----- Data for review
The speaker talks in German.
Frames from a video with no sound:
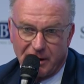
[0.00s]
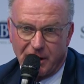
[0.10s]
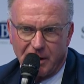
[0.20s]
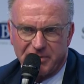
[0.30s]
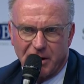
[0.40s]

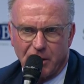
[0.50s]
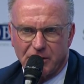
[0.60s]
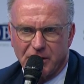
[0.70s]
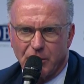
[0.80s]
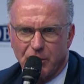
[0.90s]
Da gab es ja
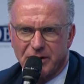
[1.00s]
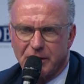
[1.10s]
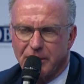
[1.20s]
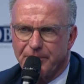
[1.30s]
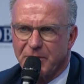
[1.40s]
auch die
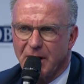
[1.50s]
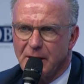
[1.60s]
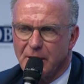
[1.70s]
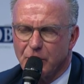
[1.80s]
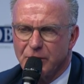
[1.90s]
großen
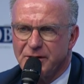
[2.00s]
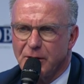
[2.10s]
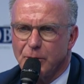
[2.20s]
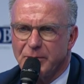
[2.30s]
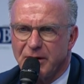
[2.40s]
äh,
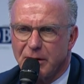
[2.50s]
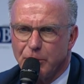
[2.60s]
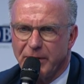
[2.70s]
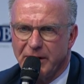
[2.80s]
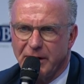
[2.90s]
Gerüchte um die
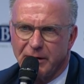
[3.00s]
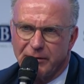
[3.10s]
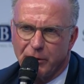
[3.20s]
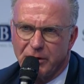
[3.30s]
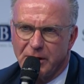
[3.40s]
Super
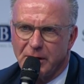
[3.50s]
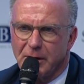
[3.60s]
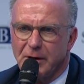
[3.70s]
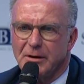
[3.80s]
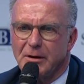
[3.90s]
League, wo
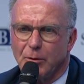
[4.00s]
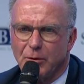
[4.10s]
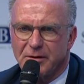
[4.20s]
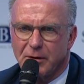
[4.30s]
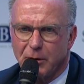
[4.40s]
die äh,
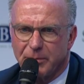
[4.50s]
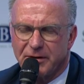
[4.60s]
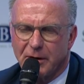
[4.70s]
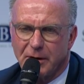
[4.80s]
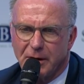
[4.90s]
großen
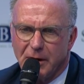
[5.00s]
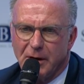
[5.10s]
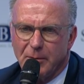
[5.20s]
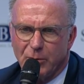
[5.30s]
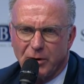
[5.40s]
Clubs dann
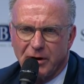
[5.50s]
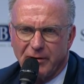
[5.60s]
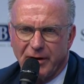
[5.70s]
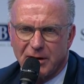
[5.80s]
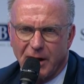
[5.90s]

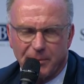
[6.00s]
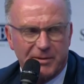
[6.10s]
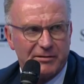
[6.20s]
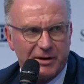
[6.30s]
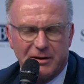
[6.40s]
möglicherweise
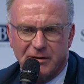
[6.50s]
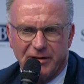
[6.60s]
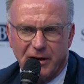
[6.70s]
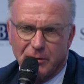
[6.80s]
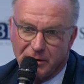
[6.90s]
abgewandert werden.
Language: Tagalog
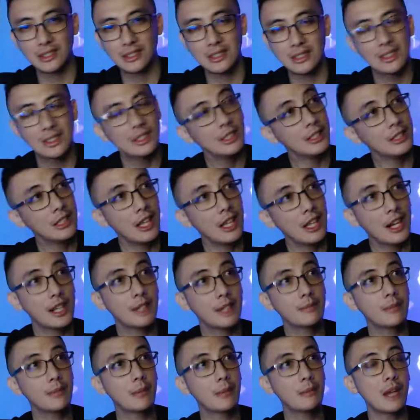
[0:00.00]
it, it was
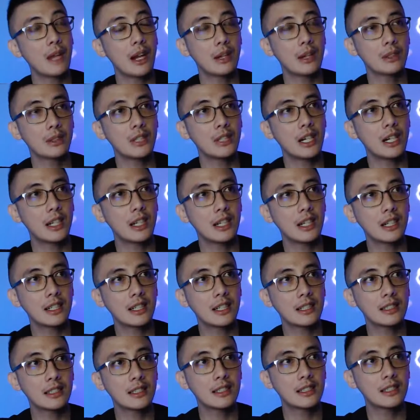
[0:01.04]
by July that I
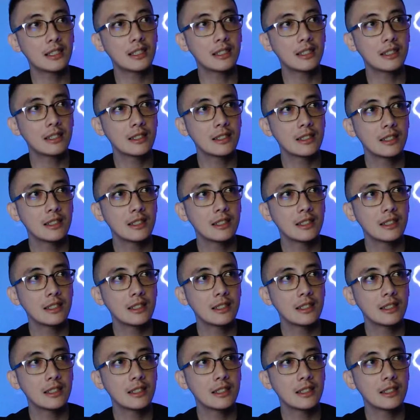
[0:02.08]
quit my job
----------
Activity>
Return all of the material precisely as written. No picture belongs in it.

Answer below>
The speaker talks in German.
Frames from a video with no sound:
[0.00s]
[0.10s]
[0.20s]
[0.30s]
[0.40s]

[0.50s]
[0.60s]
[0.70s]
[0.80s]
[0.90s]
Da gab es ja
[1.00s]
[1.10s]
[1.20s]
[1.30s]
[1.40s]
auch die
[1.50s]
[1.60s]
[1.70s]
[1.80s]
[1.90s]
großen
[2.00s]
[2.10s]
[2.20s]
[2.30s]
[2.40s]
äh,
[2.50s]
[2.60s]
[2.70s]
[2.80s]
[2.90s]
Gerüchte um die
[3.00s]
[3.10s]
[3.20s]
[3.30s]
[3.40s]
Super
[3.50s]
[3.60s]
[3.70s]
[3.80s]
[3.90s]
League, wo
[4.00s]
[4.10s]
[4.20s]
[4.30s]
[4.40s]
die äh,
[4.50s]
[4.60s]
[4.70s]
[4.80s]
[4.90s]
großen
[5.00s]
[5.10s]
[5.20s]
[5.30s]
[5.40s]
Clubs dann
[5.50s]
[5.60s]
[5.70s]
[5.80s]
[5.90s]

[6.00s]
[6.10s]
[6.20s]
[6.30s]
[6.40s]
möglicherweise
[6.50s]
[6.60s]
[6.70s]
[6.80s]
[6.90s]
abgewandert werden.
Language: Tagalog
[0:00.00]
it, it was
[0:01.04]
by July that I
[0:02.08]
quit my job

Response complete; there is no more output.